Daniel Sarfati. « Boycott Israël. Pas de génériques Téva »

À mon âge, j’en suis à voir des adultes que j’ai connu enfants, des enfants d’enfants que j’ai jadis, opérés. 

C’est à cela que je mesure le temps qui passe. 

Cette petite femme, je la connais depuis l’enfance. 

Une surdité génétique, syndromique. 

Elle n’a pas grandi à l’âge adulte, ne perçoit que quelques mots malgré ses appareils auditifs et ses yeux sont animés d’un mouvement rotatoire incessant, un nystagmus congénital. 

Son visage offre peu d’expressions. 

Elle n’a pas eu beaucoup de chance dans la vie.

Elle est venue chercher son dossier médical. 

J’ai cru qu’elle était mécontente après toutes ses années et qu’elle voulait changer d’ORL. 

Non. 

Elle a rencontré un garçon, et elle va aller vivre avec lui, dans une grande maison avec plein d’animaux, à la campagne. 

C’est ce qu’elle me raconte dans une lettre où elle a tracé quelques mots d’une écriture malhabile, et qu’elle m’a tendu. 

« Je suis content pour toi. Tu dois être heureuse ».

J’ai enlevé mon masque et j’ai bien articulé pour qu’elle voit mes lèvres bouger. 

Son visage est inexpressif, ses yeux n’arrêtent pas de tournebouler. 

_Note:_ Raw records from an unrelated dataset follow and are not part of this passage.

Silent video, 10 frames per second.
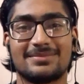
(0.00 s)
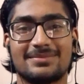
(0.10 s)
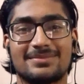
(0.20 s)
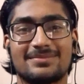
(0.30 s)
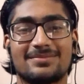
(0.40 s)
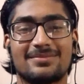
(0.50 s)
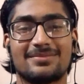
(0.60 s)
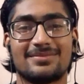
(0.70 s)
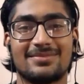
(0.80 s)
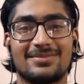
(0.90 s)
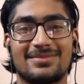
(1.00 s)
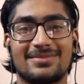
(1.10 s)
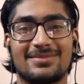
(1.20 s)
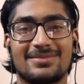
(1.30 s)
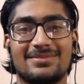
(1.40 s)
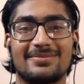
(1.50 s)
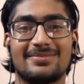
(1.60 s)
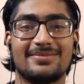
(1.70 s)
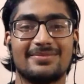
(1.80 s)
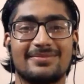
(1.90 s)

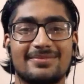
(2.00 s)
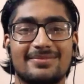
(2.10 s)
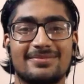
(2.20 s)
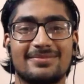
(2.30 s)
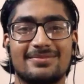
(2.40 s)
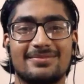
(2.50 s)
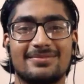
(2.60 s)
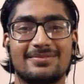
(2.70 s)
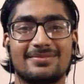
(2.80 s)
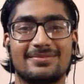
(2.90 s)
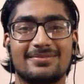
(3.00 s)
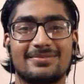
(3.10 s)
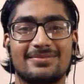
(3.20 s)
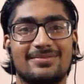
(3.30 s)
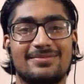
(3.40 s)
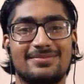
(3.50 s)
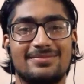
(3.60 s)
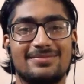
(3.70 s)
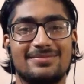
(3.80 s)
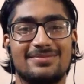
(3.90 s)

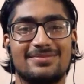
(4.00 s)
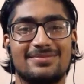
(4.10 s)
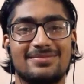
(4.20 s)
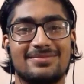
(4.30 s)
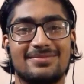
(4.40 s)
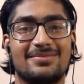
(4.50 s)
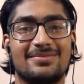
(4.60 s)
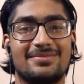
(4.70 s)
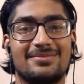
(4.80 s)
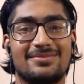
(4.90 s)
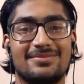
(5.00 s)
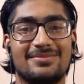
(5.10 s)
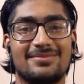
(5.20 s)
This person isn't speaking.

Soudain, je vois des larmes. 

Je ne l’avais jamais vu pleurer. 

Elle tapote son menton de ses 2 doigts.

Elle signe : « Merci ».

Moi aussi, je te remercie E.

Je te souhaite une belle vie.

Cette autre jeune femme, que je connais également depuis l’enfance. 

Une surdité profonde, non syndromique. 

Elle est maintenant voilée. 

Son beau visage est encadré par des voiles bleus et gris, très subtilement repliés. 

Elle a une hémorragie nasale et est venue en urgence. 

Elle s’est spontanément dévoilée pour que je puisse la mécher. 

Tout va bien, le saignement s’est arrêté. 

Elle est juste un peu pâle. 

Elle signe : « Merci », en tapotant son menton de ses deux doigts. 

Puis me tend sa carte vitale, sur laquelle est collé un sticker :

« Boycott Israël. Pas de génériques Téva ».

J’éprouve soudain une grande lassitude. 

Je me désigne, puis je signe en passant deux doigts crochus sous le nez. 

En langage des signes, ça veut dire : « Je suis juif ». 

Elle a de nouveau, bien ordonné son voile, mais ne me regarde pas en face. 

Mon vocabulaire en langue des signes n’est pas assez riche pour lui exprimer ce que je ressens.